En Europa, particularmente, hubo mucha expectativa por la realización de la renombrada carrera automovilística que, en este año, debía cumplirse incluso con un tramo mayor al acostumbrado, ya que se aumentó mil trescientos kilómetros más de recorrido, lo que daba un total de seis mil kilómetros, entre Portugal, Marruecos, Mauritania y Senegal.
Este renombrado evento deportivo no es nada común, en razón de que quienes participan deben sortear todo tipo de peligros, desde atravesar zonas inhóspitas, como son las de Sahara, hasta enfrentar mortales riesgos, como los que acaban de ser descubiertos.
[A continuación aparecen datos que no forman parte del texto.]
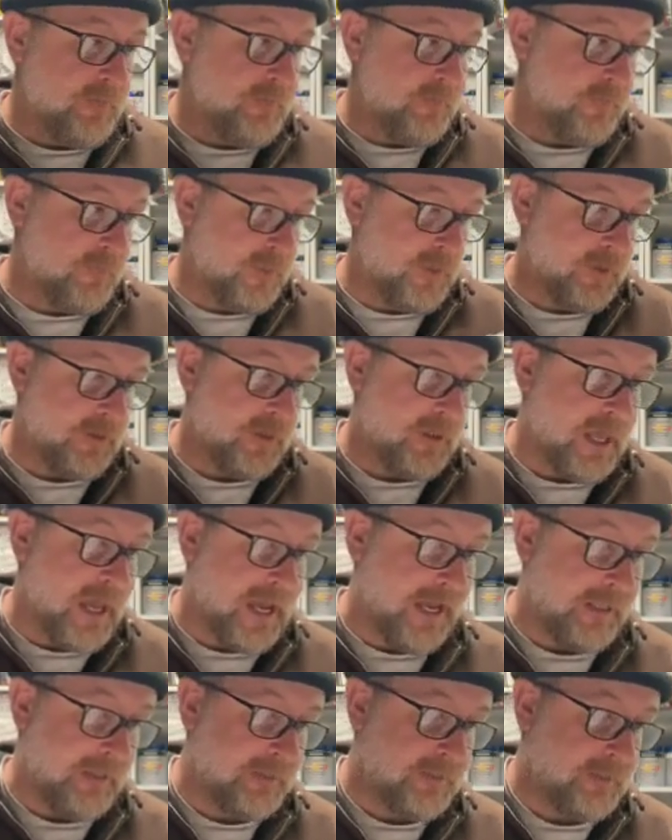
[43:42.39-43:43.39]
With your
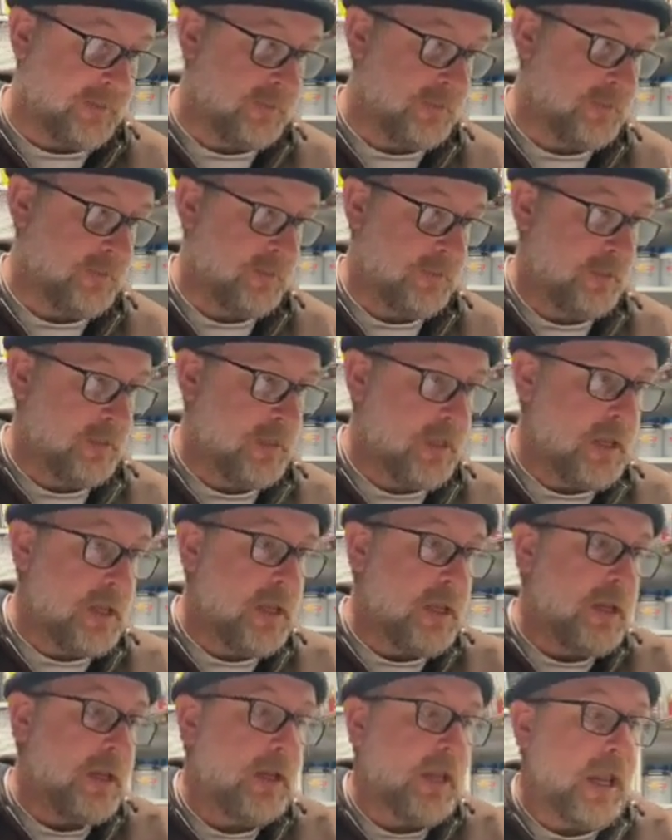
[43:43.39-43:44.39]
lines,
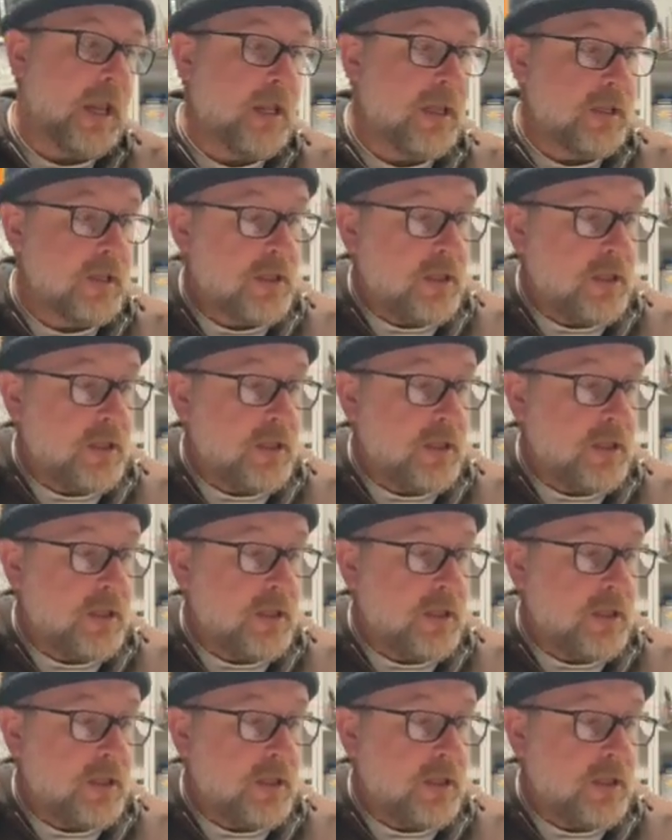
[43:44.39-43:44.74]
okay?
El 5 de enero debió dar comienzo, para finalizar el 20 de este mismo mes, con la asistencia de dos mil personas, aproximadamente, entre corredores, familiares, grupos de apoyo, prensa y turistas, atraídos por el imantismo de los exóticos países. Sobre todo para el África que producía ingentes cantidades de ingresos monetarios, a más de la promoción de alcance mundial.
Cuando todo estaba listo para que se inicie, el rato menos pensado se suspendió, por primera vez en la historia. ¿La razón? Los riesgos que implica Al Qaeda que, en este caso específico, días antes había asesinado a cuatro turistas franceses en Mauritania y proferido amenazas a los intereses de la nación gala en el Magreb (Marruecos).
Ya no se llevará a cabo, en este año, lo que fue acontecimiento de repercusión ecuménica. En Lisboa estaban listos a dar la señal de partida, lastimosamente la gravitación terrorista atentó también contra el deporte de máxima aventura.
Este suceso debe merecer el objetivo análisis, para que se entienda la magnitud de la presencia del terrorismo, que no respeta fronteras de ninguna índole, singularmente del que proviene del fundamentalismo islámico y de su máximo cabecilla, el execrable multimillonario saudita, que vive en las cavernas, Osama Bin Laden. La red de ese facineroso es de alcance universal, por cuanto entrenó en Afganistán, en la era de los talibanes, a cien mil terroristas que se hallan distribuidos a lo largo y ancho del orbe, habiéndose incluido a Latinoamérica y el Caribe en tan macabros planes contra Occidente.
No existe país que se halle libre de la asechanza del terrorismo, por ello la convergencia de planes y programas, así como la recíproca solidaridad entre los gobiernos, es algo que se impone, a nivel transnacional, debido a que en estas dimensiones actúa tan cobarde práctica en contra de la humanidad. El rally, que no se efectuó, es nueva evidencia de lo que constituye el mayor riesgo para la paz del planeta.